Return the listing below unchanged, except that the pictures are dropped.

## Information shown
══════
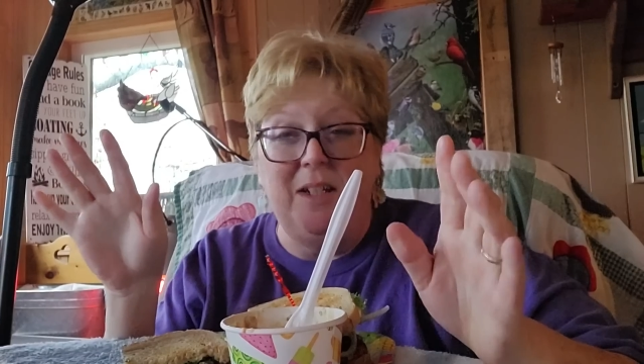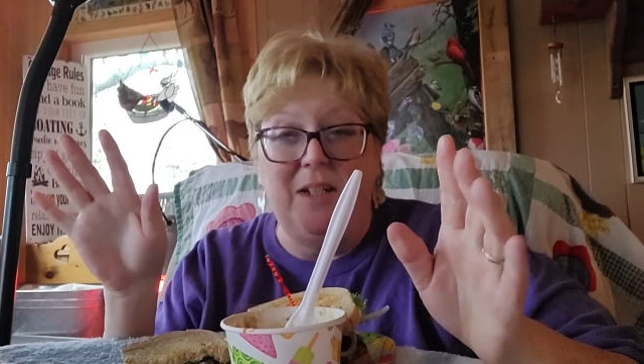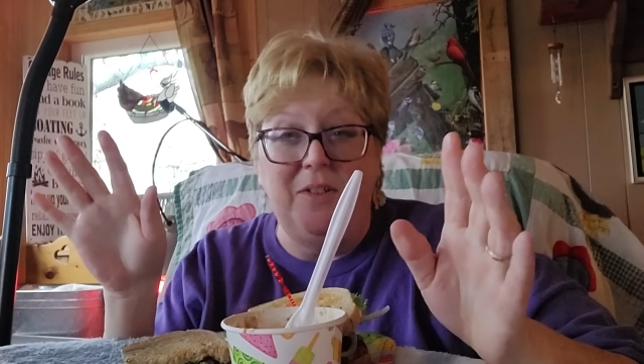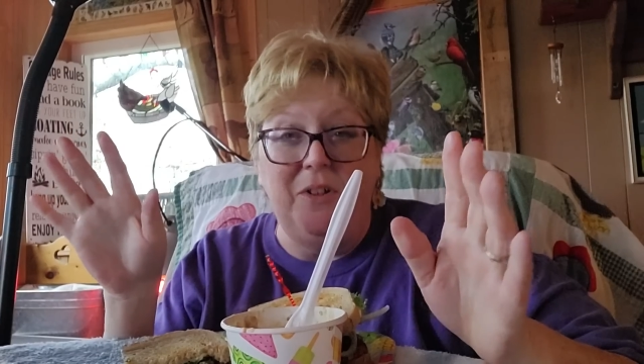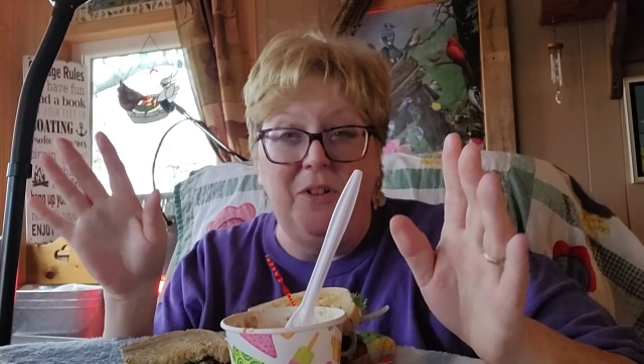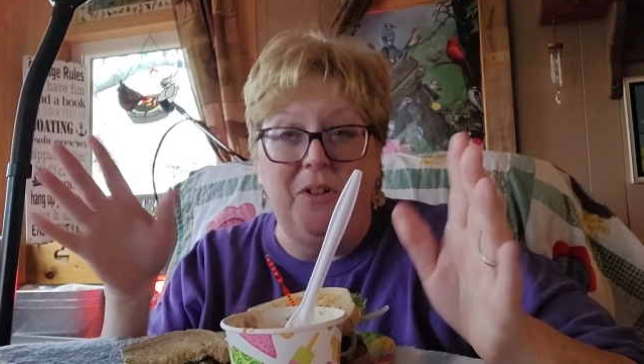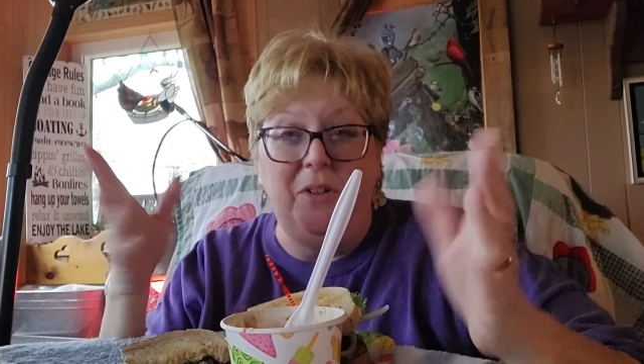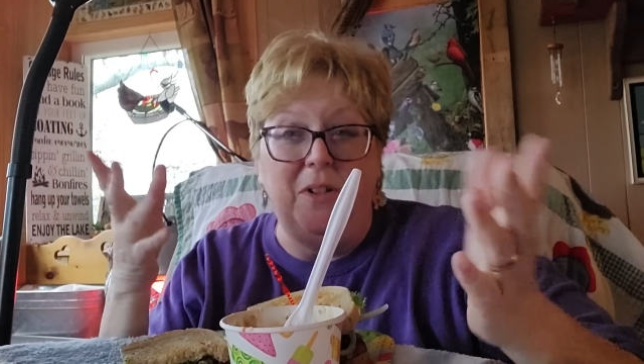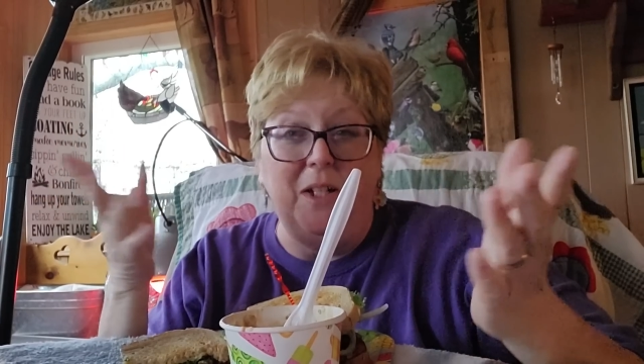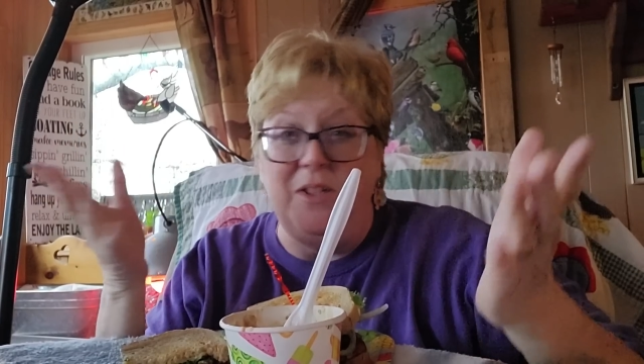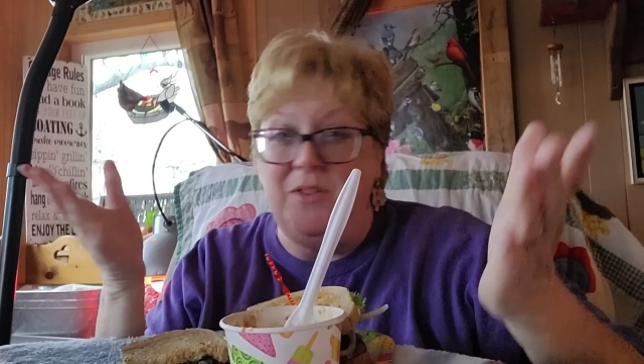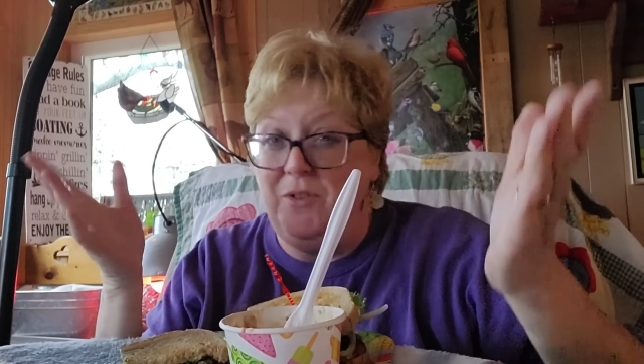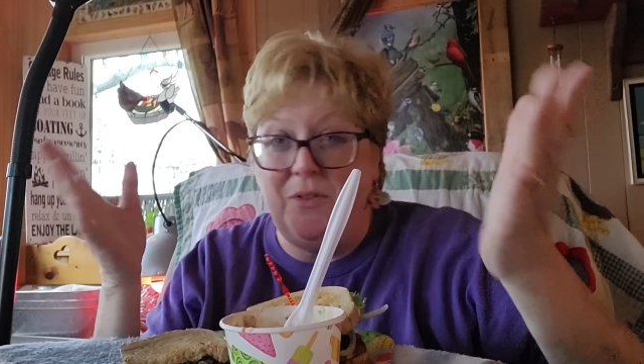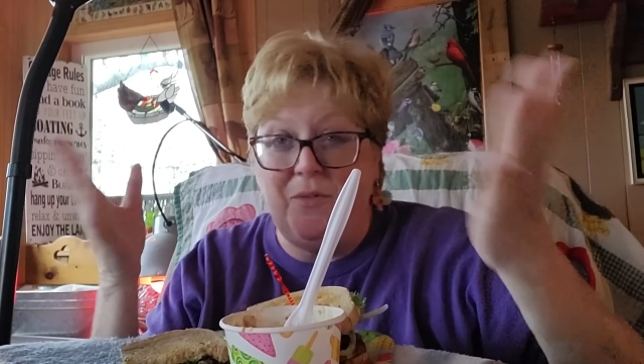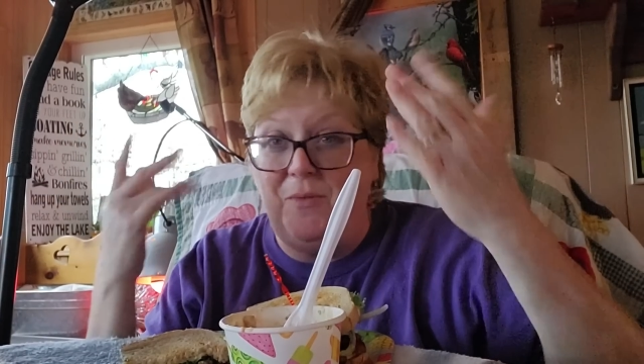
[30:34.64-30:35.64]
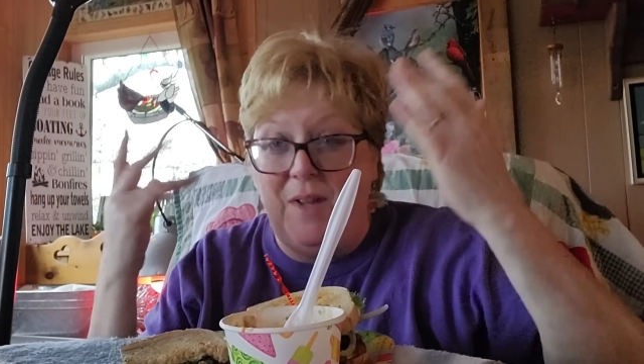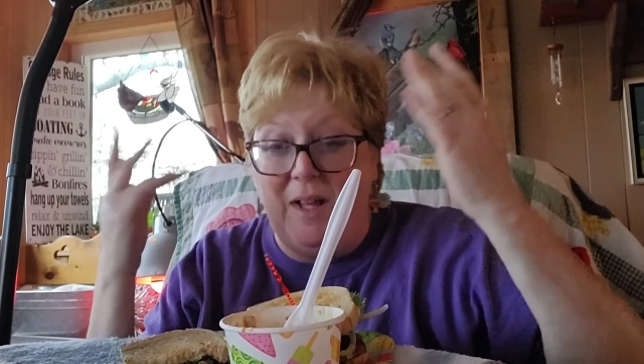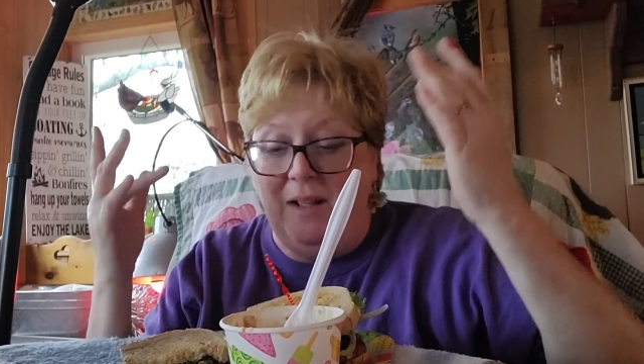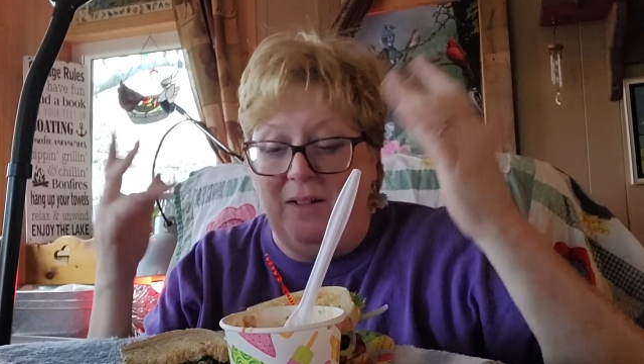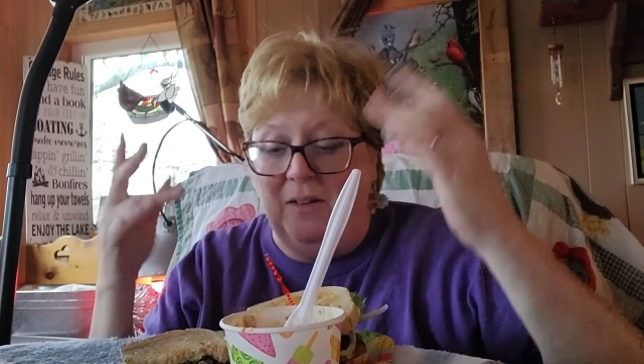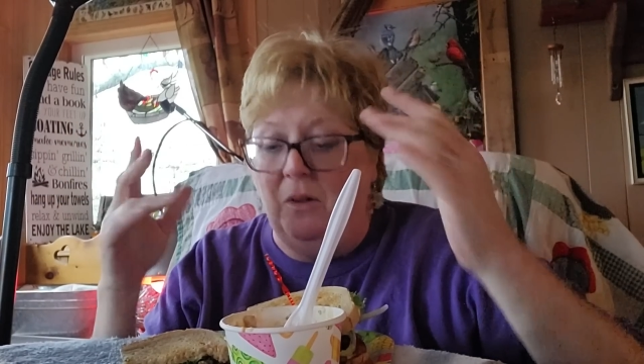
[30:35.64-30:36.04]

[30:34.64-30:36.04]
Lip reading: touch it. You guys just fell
══════
## Expected answer
[30:34.64-30:35.64]
[30:35.64-30:36.04]

[30:34.64-30:36.04]
Lip reading: touch it. You guys just fell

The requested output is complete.